Когда у человека на душе скверно, солнце его не радует. Яшка брел в школу и жмурился от жуткого отвращения. Солнечный свет казался ядовито-желтым и противным, лужи резали глаза бритвенным сверканием и пахли бензином. Каждая капля, падая с карниза, норовила скользнуть за шиворот. А щелкали по асфальту эти капли в точности так же, как каблуки Галины Николаевны, когда она ходит по классу. Ходит и говорит: «Я одного не могу понять, Воробьев. О чем ты думаешь, когда решаешь? Ведь задача-то пустяковая! Как я могу поставить тройку, если у тебя все решение кувырком? Можешь ты мне ответить?»

Он не может. Он стоит и всегда царапает каблуком половицу. И смотрит куда-то вниз и вбок. Не рассказывать же, в самом деле, какие мысли заползают в голову, когда решаешь задачку. Да он и сам не помнит точно. Разные. Мысль — не кот Степка, за хвост не ухватишь.

Последний раз почему-то думалось про пустыню. Пустыня лежала под заходящим солнцем, а по оранжевому песку шли черные верблюды… А задача была про ящики с яблоками…

Чтоб их черви съели, эти яблоки! У всех задачка получилась в четыре действия, а у Яшки — в три. У всех в ответе двадцать восемь ящиков, а у него — сорок. И с примерами такая же штука. Только один пример, самый маленький, решился так же, как у остальных. Вот и попробуй надеяться на тройку.

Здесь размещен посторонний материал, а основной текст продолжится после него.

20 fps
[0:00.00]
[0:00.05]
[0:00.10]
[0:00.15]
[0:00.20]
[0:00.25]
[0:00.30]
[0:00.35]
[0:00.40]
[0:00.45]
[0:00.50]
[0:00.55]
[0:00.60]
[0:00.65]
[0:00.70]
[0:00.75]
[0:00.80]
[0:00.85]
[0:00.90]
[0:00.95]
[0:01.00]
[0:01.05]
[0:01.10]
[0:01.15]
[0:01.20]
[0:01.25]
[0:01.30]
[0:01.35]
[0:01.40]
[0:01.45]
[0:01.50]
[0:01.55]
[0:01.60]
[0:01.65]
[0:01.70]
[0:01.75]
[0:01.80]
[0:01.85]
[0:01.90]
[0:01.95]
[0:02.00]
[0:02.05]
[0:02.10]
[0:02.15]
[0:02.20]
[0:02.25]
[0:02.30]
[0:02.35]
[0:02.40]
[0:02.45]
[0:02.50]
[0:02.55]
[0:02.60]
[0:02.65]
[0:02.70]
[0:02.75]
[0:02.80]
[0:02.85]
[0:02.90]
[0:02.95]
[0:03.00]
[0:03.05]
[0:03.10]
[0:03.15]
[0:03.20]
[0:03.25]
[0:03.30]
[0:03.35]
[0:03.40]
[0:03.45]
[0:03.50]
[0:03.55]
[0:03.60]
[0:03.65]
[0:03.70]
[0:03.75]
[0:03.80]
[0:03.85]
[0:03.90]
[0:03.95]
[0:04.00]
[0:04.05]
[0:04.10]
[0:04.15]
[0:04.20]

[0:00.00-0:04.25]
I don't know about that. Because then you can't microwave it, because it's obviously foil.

Двойки для Яшки тоже не новость. Но разные они бывают, эти двойки. Есть и такие, что получишь — и сразу забудешь, но сегодняшняя — хуже смерти. Нынче суббота. Значит, из журнала двойка сразу перекочует в дневник. Дома, конечно, за дневник сразу ухватится мать: «А ну, показывай!» Днем-то, может быть, все одним криком кончится. А потом, вечером… В шесть родительское собрание, про это в дневнике уже написано. Уж на собрании-то она про все наслушается. И про голубя, которого они с Толькой Сенцовым в парте кормили. И про воздушный шарик, который лопнул. И про самое главное: «Вы подумайте, товарищ Воробьева! Ведь у него и так двойка за первую четверть. А если еще и за четвертую будет двойка, что тогда? Ведь это была проверочная контрольная гороно…»

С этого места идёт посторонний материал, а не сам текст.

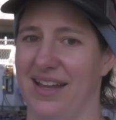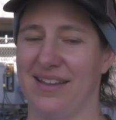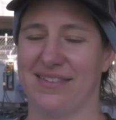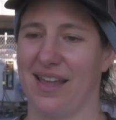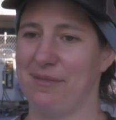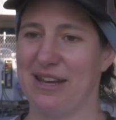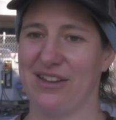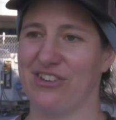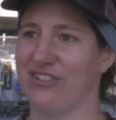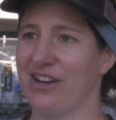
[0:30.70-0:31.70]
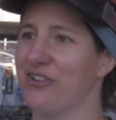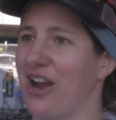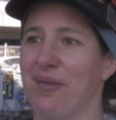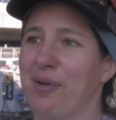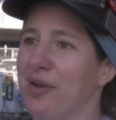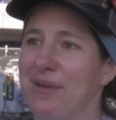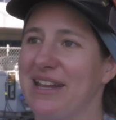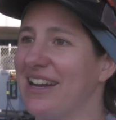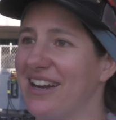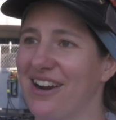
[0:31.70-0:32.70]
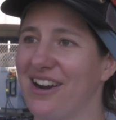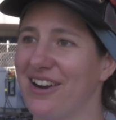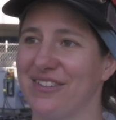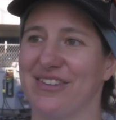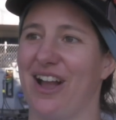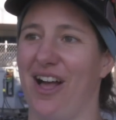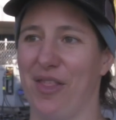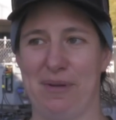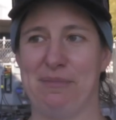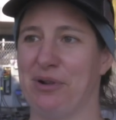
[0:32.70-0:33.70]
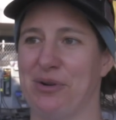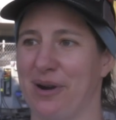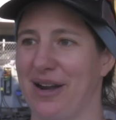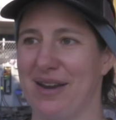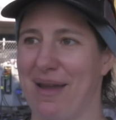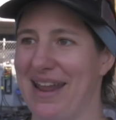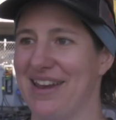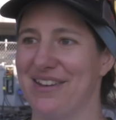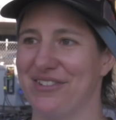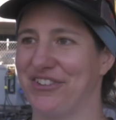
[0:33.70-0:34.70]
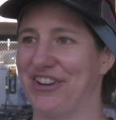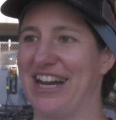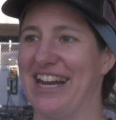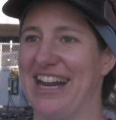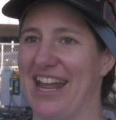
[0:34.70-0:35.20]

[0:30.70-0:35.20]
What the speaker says: It's just incredible to be here, to see all the people who are in my industry.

Мать вернется, шагнет в комнату, шумно дыша. Будто бежала всю дорогу. Швырнет в угол тяжелую хозяйственную сумку: она ее всюду с собой таскает, даже когда не надо. Молча ухватит Яшку за ворот и будет таскать по всему дому, пока не найдет старый отцовский ремень или какую-нибудь веревку…

Да черт с ней, с веревкой. Но теперь уж ни за что в жизни не выпросить рубль. И пропали марки…

Яшка со злостью поддал ботинком пустой спичечный коробок. Размокший коробок взмыл по дуге и шмякнул в спину какой-то тетке. Тетка обернулась и начала визгливо кричать про хулиганов и лодырей. Яшка молча обошел ее.

В такой скверный день — все назло. Арифметика по расписанию первый урок, а Галина Николаевна сделала его четвертым.

А первым чтение. Думал Яшка, что сразу все выяснится, а теперь жди и мучайся.

И он ждал и мучился. На чтении, на письме, на труде. Хорошо, что ни разу не вызвали, а то была бы еще одна двойка.

Собственно говоря, ждать было нечего. Все ясно заранее. Но Яшка все-таки немножко надеялся. Самую крошечку. Ну, бывают же чудеса! Ведь хоть раз в жизни может, наверно, случиться, что все решили неправильно, а один человек правильно?

Нет, не может…

И до чего же обидно! Сколько неприятностей из-за одной отметки… Ну, что стоило Галине Николаевне красным своим карандашом не делать противного двоечного хвостика, а завернуть маленькую круглую скобку! Чуть-чуть не в ту сторону двинуть грифелем. И была бы тройка. И не было бы никакой беды.